Marc Thiessen once again reveals the limits of a partisan mindset:

President Obama attacked Rep. Paul Ryan’s budget as “nothing but thinly veiled Social Darwinism.” That is not surprising. What is surprising is that the chairman of a major committee of the U.S. Conference of Catholic Bishops launched a similar scathing attack against Ryan, a faithful Catholic who says his budget work is informed and guided by the social teaching of the Church.

It isn’t really surprising that Ryan’s earlier references to Catholic social teaching prompted this. If the reader didn’t already know that Ryan’s comments on subsidiarity had created a backlash among progressive Catholics, he might conclude that the bishops’ letters had come out of nowhere. The article Thiessen links includes this passage:

The hierarchy’s pushback comes after liberal Catholics in Congress and progressive activists challenged the bishops to resist the GOP budget proposals with the same vigor that they have challenged the Obama administration’s contraception mandate and its perceived violations of religious freedom.

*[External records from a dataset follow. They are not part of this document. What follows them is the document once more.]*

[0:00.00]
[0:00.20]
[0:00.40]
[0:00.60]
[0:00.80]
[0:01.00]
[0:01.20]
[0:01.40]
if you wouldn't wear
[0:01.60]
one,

Evidently, rebukes from Catholic bishops are acceptable to Thiessen only when they are directed at members of the other party.

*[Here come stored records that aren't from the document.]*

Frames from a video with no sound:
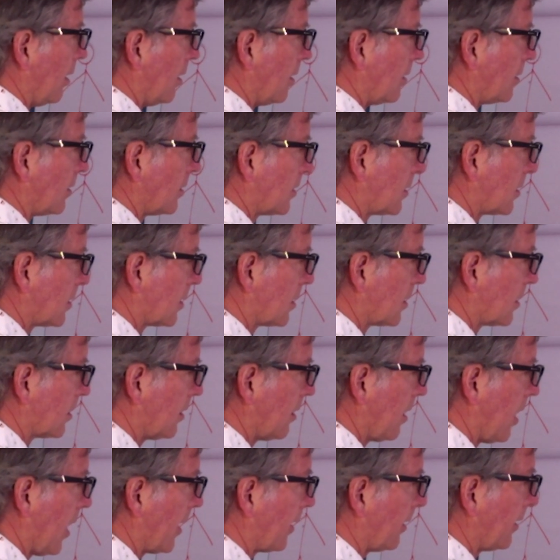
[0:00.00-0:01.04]

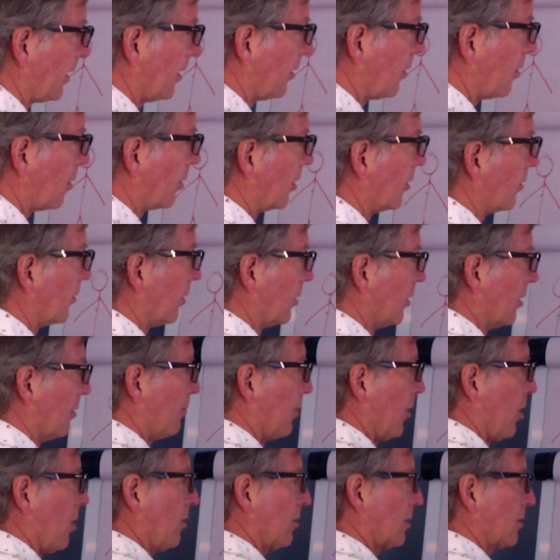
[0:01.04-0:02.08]
slightly longer than the
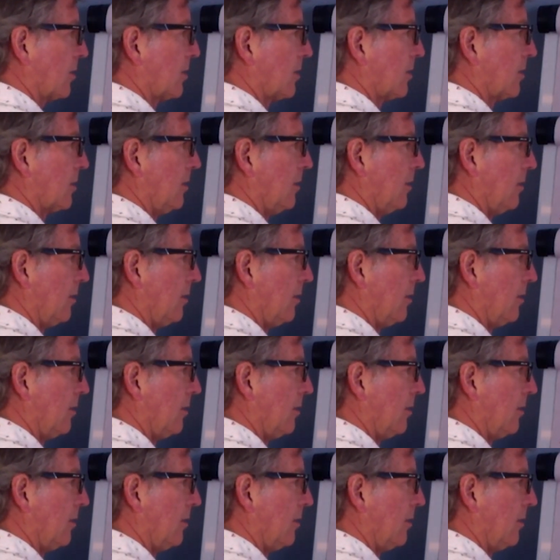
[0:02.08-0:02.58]
box.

Reading through the letters, I didn’t find a “similar scathing attack against Ryan.” The letters challenged some parts of Ryan’s budget proposal, and in one instance sharply criticized the budget resolution passed by the House, but they did not mention Ryan by name, nor did they use demagogic language to characterize Ryan’s views. In fact, the letter on the federal budget specifically cites several administration proposals that the bishops oppose at the same time that it rebukes some of Ryan’s priorities. So Thiessen has already misrepresented these letters in a significant way. The one letter to the Agriculture Committee that said that the budget resolution “fails to meet these moral criteria” was specifically addressing funding for federal food programs:

If savings need to be achieved, cuts to agricultural subsidies and direct payments should be considered before cutting antihunger programs that help feed poor and vulnerable people.

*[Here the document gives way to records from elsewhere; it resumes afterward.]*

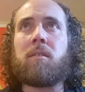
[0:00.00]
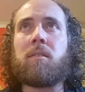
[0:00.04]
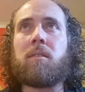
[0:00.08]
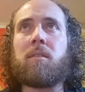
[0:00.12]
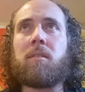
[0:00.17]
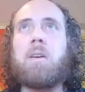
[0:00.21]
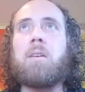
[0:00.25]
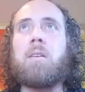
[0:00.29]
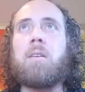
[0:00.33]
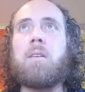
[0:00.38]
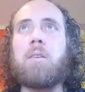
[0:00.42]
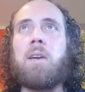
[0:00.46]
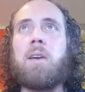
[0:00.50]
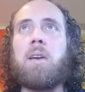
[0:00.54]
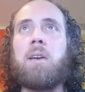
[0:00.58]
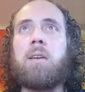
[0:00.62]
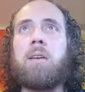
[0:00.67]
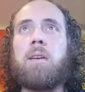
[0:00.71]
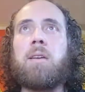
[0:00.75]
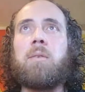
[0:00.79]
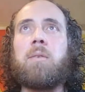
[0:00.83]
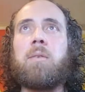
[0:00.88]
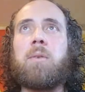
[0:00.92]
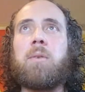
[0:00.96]
Okay,
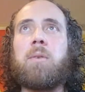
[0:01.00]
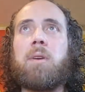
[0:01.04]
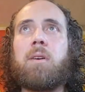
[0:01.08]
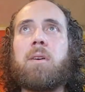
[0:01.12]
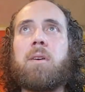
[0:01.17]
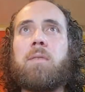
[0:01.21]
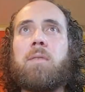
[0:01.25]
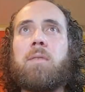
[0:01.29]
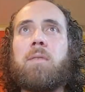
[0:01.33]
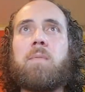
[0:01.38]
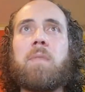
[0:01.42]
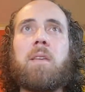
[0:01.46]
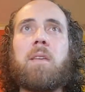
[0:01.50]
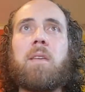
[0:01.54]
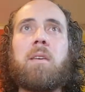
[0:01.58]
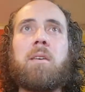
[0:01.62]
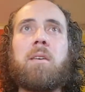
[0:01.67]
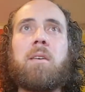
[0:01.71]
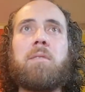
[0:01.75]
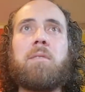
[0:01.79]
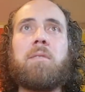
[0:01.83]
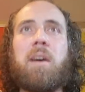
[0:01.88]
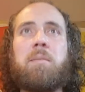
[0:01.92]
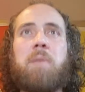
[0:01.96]
here we go.
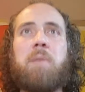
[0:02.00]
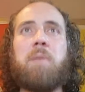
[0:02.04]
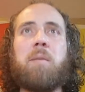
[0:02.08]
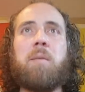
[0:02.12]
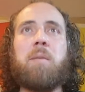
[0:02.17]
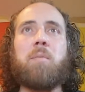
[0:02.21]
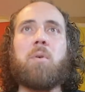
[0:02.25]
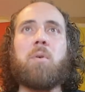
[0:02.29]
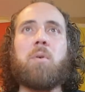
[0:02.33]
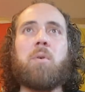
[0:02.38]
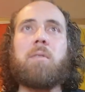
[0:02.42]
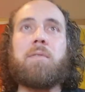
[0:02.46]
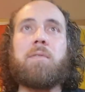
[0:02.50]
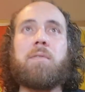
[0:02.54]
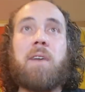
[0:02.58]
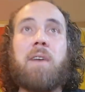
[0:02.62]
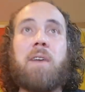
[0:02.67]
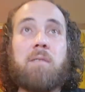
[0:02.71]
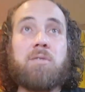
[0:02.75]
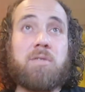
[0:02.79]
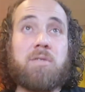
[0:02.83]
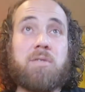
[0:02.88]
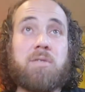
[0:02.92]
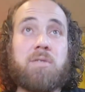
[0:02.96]
5 people,
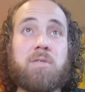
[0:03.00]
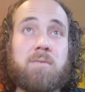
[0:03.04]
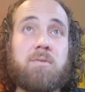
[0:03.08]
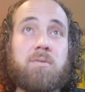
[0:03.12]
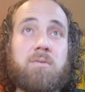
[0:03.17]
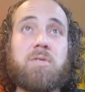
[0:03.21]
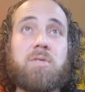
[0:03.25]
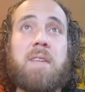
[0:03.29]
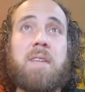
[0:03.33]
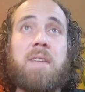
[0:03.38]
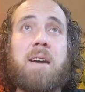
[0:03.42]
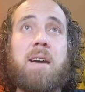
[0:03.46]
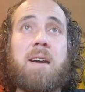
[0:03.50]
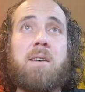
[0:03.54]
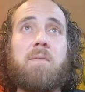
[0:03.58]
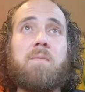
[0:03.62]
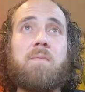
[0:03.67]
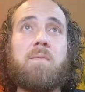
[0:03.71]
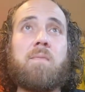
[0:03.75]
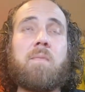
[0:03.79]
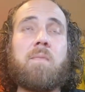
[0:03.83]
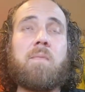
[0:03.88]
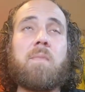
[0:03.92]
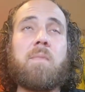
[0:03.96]
just now.
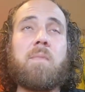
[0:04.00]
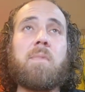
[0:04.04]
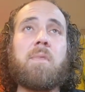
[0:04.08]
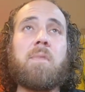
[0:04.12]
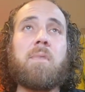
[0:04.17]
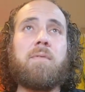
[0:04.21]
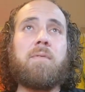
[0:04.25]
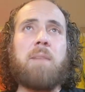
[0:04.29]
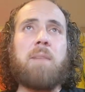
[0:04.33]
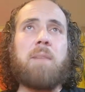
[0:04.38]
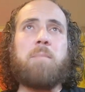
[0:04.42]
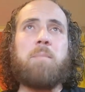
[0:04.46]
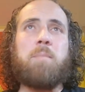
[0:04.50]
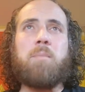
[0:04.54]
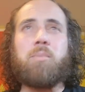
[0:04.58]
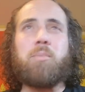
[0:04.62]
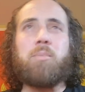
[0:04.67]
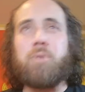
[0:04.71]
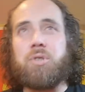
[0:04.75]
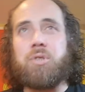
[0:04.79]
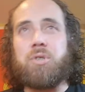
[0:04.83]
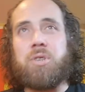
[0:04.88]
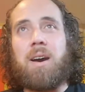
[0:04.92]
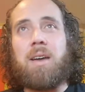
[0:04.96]
5 people
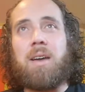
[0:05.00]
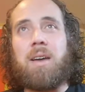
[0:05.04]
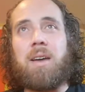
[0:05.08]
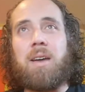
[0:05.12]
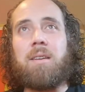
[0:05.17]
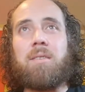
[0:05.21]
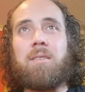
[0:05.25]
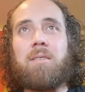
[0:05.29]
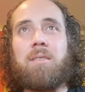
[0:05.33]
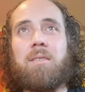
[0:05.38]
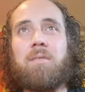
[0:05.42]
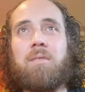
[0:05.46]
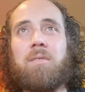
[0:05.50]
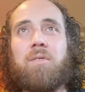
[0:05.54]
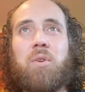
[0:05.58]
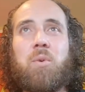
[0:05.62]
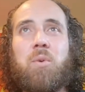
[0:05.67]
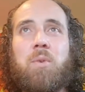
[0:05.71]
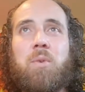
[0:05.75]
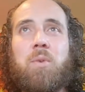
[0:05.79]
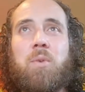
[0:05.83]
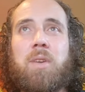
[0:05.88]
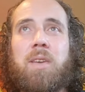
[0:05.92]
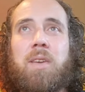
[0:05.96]
shot, 2
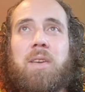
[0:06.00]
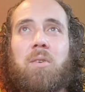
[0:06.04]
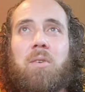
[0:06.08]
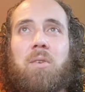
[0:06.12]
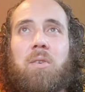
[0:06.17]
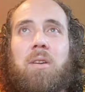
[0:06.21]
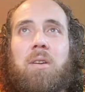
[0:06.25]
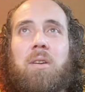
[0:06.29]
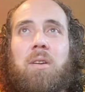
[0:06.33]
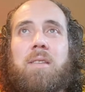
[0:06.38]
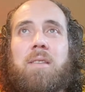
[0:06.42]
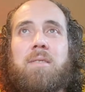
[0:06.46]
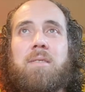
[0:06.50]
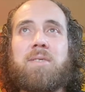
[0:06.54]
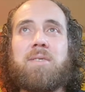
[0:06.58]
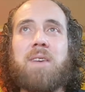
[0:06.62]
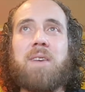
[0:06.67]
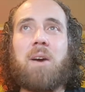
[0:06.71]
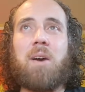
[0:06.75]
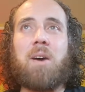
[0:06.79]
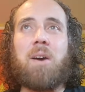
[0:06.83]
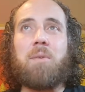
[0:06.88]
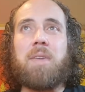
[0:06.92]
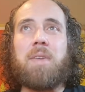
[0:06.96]
killed in
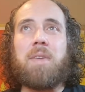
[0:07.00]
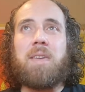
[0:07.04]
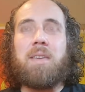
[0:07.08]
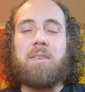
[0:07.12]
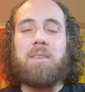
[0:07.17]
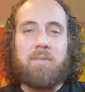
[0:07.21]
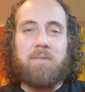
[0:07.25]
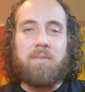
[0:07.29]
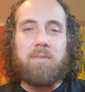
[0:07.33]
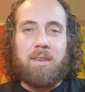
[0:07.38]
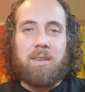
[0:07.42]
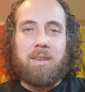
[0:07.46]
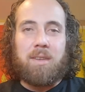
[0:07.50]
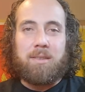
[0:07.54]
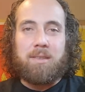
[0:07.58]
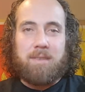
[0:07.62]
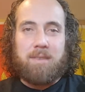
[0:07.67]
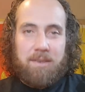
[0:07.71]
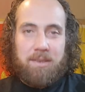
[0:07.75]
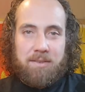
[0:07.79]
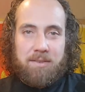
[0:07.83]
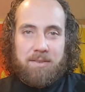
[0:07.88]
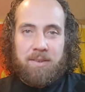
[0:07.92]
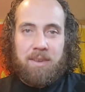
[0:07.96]
Southeast
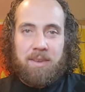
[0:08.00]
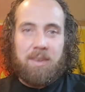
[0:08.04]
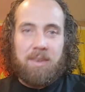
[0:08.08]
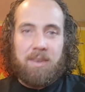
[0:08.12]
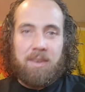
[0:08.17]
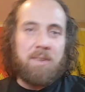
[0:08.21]
DC.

Thiessen was so exercised over the “unjust attack” on Ryan that he forgot to make the moral case for providing agribusinesses with federal subsidies.

It’s not as if Ryan can (somewhat clumsily) invoke Catholic social teaching to defend his proposal and not expect some official response. One of the main complaints against Ryan’s recent use of Catholic social teaching is that he appears to neglect solidarity as an equally important principle. According to the Catholic Catechism, part of the definition of solidarity is this:

Socio-economic problems can be resolved only with the help of all the forms of solidarity: solidarity of the poor among themselves, between rich and poor, of workers among themselves, between employers and employees in a business, solidarity among nations and peoples. International solidarity is a requirement of the moral order; world peace depends in part upon this.

This would seem to imply some sort of shared sacrifice, which is the phrase that so offends Thiessen. If I had to guess, it was the reference to “unnecessary military spending” that bothered him the most, since Thiessen doesn’t consider abnormally high current levels of military spending to be unnecessary. In fact, the authors of the letters did not say anything specific about Ryan’s proposals for tax reform and military spending, and in the letter on the federal budget they write, “We do not offer a detailed critique of entire budget proposals, but we ask you to consider the human and moral dimensions of these choices.” This is what Thiessen describes as an “unjust attack.”